Configuring VDOMs on individual FPMs to send logs to different syslog servers

Configuring VDOMs on individual FPMs to send logs to different syslog servers

The following steps describe how to override the global syslog configuration for individual VDOMs on individual FPMs. The example shows how to configure the root VDOMs on the each of the FPMs in a FortiGate-7040E to send log messages to different syslog servers. Each root VDOM connects to a syslog server through a root VDOM data interface. This procedure assumes you have the following two syslog servers:

syslog server IP address

Intended use

172.25.176.220

The root VDOM on the FPM in slot 3 sends log messages to this syslog server.

172.25.176.230

The root VDOM on the FPM in slot 4 sends log messages to this syslog server.

Note

This configuration is only supported for syslogd and not for syslogd2, syslogd3, and syslogd4.

  1. Log into the primary FIM CLI using the FortiGate-7040E management IP address.

  2. Use the following command to prevent the FortiGate-7040E from synchronizing syslog override settings between FPMs:

    config global

    config system vdom-exception

    edit 1

    set object log.syslogd.override-setting

    end

    end

  3. Log into the CLI of the FPM in slot 3:

    For example you can start a new SSH connection using the special management port for slot 3:

    ssh <management-ip>:2203

    Or you can use the following command from the global primary FIM CLI:

    execute load-balance slot manage 3

    Note

    The system will log you out of the CLI of the FPM in slot 3 in less than 60 seconds. You should have enough time to complete the following steps. If you run out of time on your first attempt, you can keep trying until you succeed.
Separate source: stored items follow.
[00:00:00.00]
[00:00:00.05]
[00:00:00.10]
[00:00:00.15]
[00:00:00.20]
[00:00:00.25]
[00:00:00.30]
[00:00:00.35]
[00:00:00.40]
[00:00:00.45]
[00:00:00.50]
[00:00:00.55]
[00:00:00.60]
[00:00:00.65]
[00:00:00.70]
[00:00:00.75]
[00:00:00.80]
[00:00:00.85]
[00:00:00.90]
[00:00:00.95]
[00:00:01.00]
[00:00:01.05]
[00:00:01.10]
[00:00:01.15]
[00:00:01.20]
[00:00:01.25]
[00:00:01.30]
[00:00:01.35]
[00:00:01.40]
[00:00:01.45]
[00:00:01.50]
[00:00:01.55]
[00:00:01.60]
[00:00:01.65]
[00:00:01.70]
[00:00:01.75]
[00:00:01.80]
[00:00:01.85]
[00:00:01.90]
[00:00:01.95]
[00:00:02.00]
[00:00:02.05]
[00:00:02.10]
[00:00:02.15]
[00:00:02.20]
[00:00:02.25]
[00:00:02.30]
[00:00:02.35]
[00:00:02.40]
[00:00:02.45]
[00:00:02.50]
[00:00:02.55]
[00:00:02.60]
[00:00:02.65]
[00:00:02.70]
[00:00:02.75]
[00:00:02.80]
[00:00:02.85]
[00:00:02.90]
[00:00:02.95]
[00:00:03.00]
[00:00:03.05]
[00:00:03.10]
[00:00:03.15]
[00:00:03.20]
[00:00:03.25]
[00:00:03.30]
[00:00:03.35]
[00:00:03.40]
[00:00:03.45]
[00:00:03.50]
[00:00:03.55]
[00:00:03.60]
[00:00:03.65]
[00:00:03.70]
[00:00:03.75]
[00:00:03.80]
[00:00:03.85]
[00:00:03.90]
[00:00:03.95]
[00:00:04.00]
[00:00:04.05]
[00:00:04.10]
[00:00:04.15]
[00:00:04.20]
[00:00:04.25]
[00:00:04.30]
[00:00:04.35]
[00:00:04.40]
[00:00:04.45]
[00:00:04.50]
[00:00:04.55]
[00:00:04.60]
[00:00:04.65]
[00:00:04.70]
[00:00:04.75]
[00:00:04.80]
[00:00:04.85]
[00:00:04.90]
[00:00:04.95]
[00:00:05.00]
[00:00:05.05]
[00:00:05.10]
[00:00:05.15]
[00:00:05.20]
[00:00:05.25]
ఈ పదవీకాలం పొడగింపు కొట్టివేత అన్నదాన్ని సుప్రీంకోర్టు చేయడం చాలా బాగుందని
  4. Access the root VDOM of the FPM in slot 3 and enable overriding the syslog configuration for the root VDOM.

    config vdom

    edit root

    config log setting

    set syslog-override enable

    end

    A message similar to the following appears; which you can ignore:

    Please change configuration on FIMs. Changing configuration on FPMs may cause confsync out of sync for a while.
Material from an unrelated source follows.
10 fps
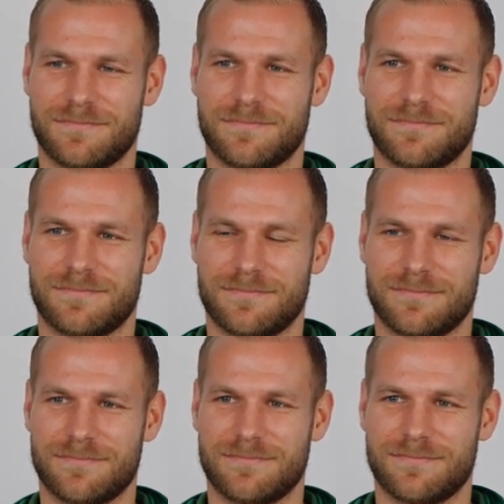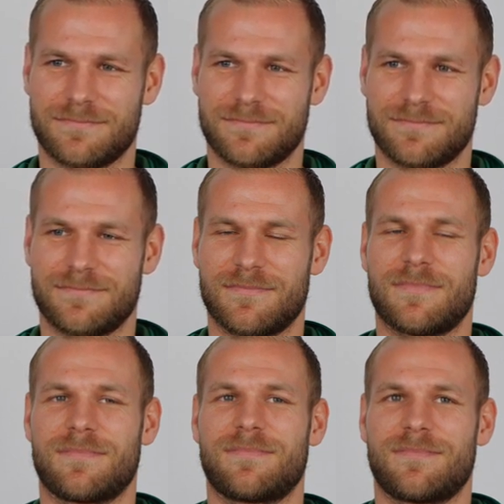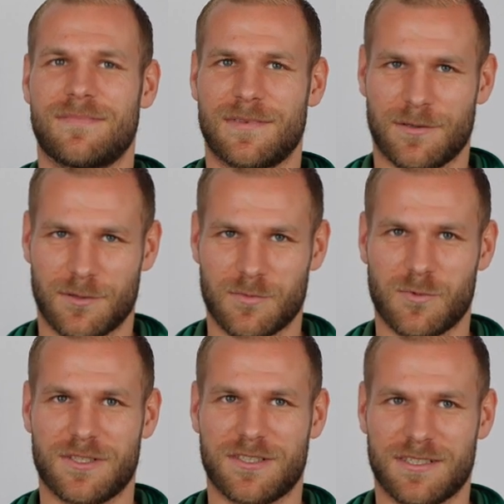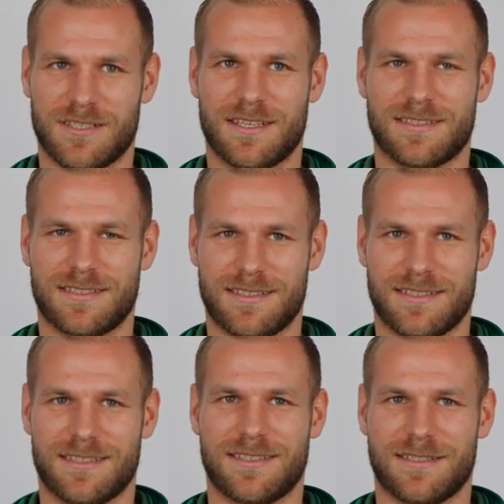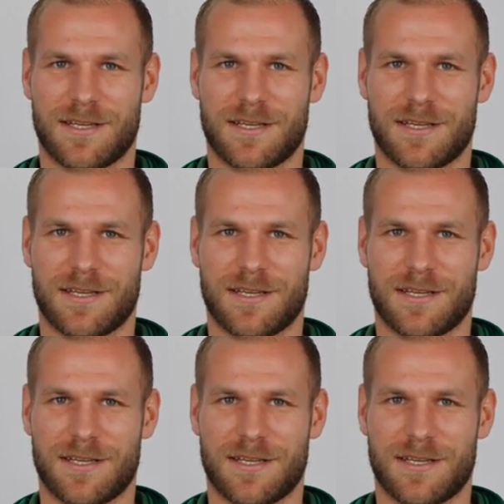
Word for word: Real czy Barcelona? Od młodzieńczych lat y,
  5. Configure syslog override to send log messages to a syslog server with IP address 172.25.176.220:

    config log syslogd override-setting

    set status enable

    set server 172.25.176.220

    end

    A message similar to the following appears; which you can ignore:

    Please change configuration on FIMs. Changing configuration on FPMs may cause confsync out of sync for a while.

  6. Use the exit command to log out of the FPM CLI. Otherwise you are logged out of the FPM CLI in less than a minute.
  7. Access the root VDOM of the FPM in slot 4 and enable overriding the syslog configuration for the root VDOM.

    config vdom

    edit root

    config log setting

    set syslog-override enable

    end

    A message similar to the following appears; which you can ignore:

    Please change configuration on FIMs. Changing configuration on FPMs may cause confsync out of sync for a while.

  8. Configure FortiAnalyzer override to send log messages to a FortiAnalyzer with IP address 172.25.176.130:

    config log syslogd override-setting

    set status enable

    set server 172.25.176.230

    end

    A message similar to the following appears; which you can ignore:

    Please change configuration on FIMs. Changing configuration on FPMs may cause confsync out of sync for a while.

  9. Use the exit command to log out of the FPM CLI. Otherwise you are logged out of the FPM CLI in less than a minute.